What this means, depending on where you sit
- If you are a brand or manufacturer Your priority is not your website. Your priority is being machine-legible: structured catalog data, real-time inventory APIs, a clear identity an assistant can resolve unambiguously. The brands that are easy for an AI to recommend will be recommended. The ones that are not, will not be.
- If you are an aggregator You have two business models to invest in simultaneously: the customer-facing one you already have, and the data-provider one you do not. The second one is less glamorous, less visible, and may end up being where your enterprise value sits in five years.
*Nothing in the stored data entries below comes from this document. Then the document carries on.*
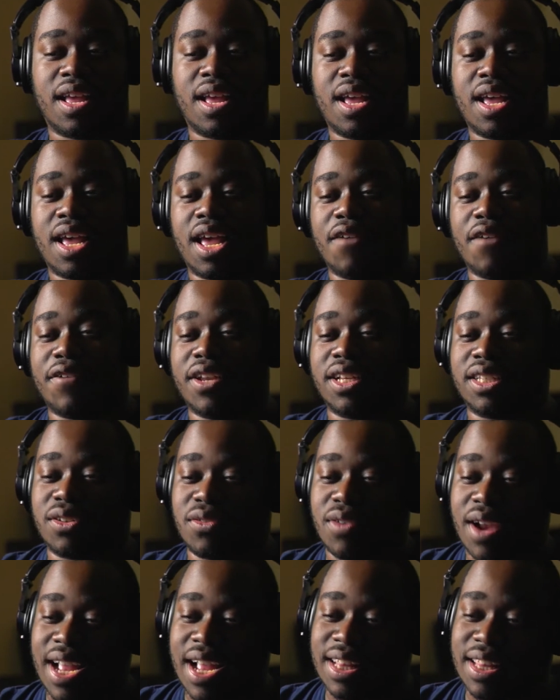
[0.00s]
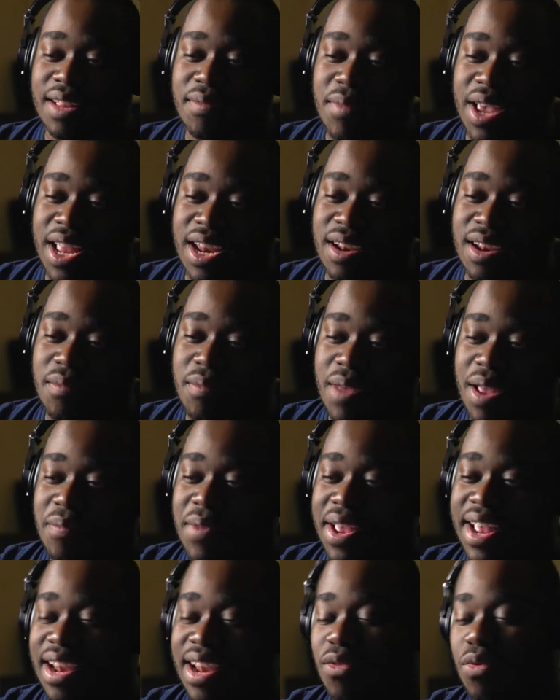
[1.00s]
If it is a right, then made an amendment
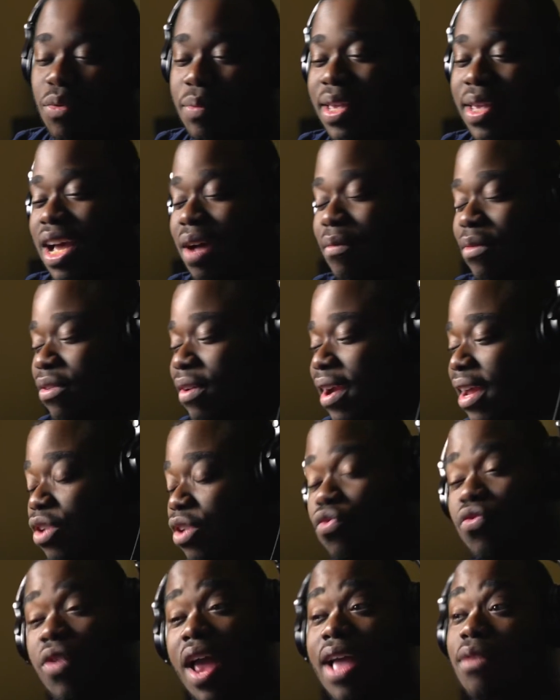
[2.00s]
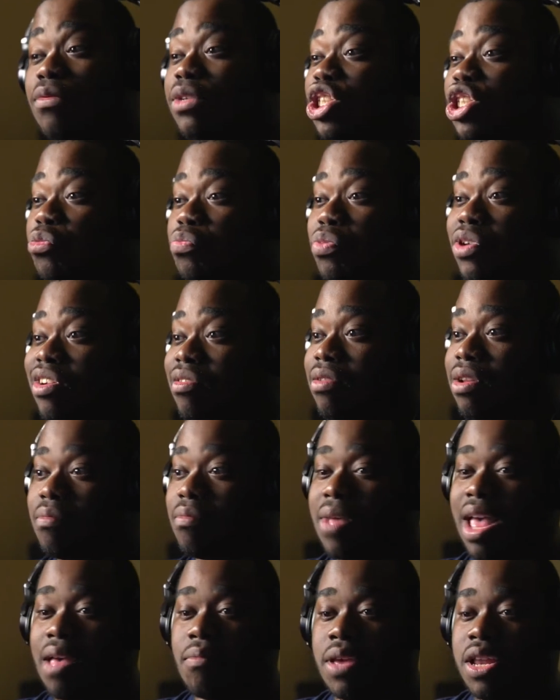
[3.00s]
and it will become a right. You're right. We should put an
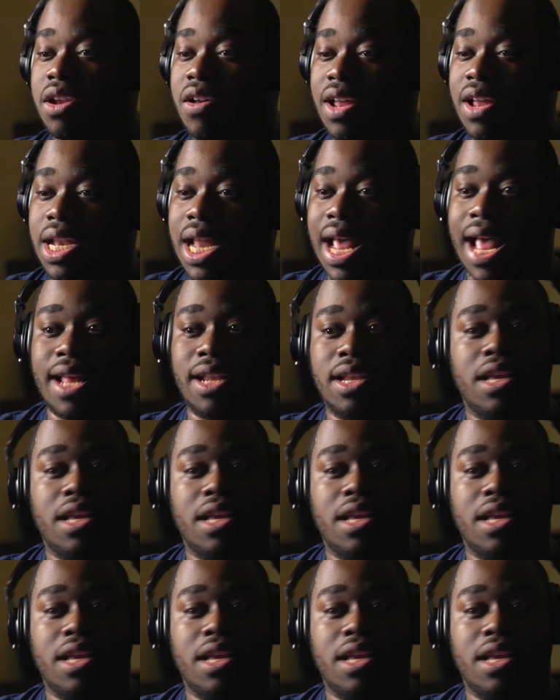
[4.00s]
amendment on that.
- If you are building assistants The hard part is not the model. The hard part is the supply side: the orchestration layer that turns a "find me X" request into an actual, reliable transaction. The model is becoming a commodity input. The supply network is the durable asset.
- If you are a user You probably will not notice most of this. You will just notice that fewer things go through Google, more things go through a chat box, and one day you will realize you have not visited a retailer's website in months.
That last part is the interesting tell. The question is not whether AI will transform retail. It already is. The question is which players will still exist on the other side of the rewiring, and which ones are about to discover that their two-decade head start was a head start in the wrong race.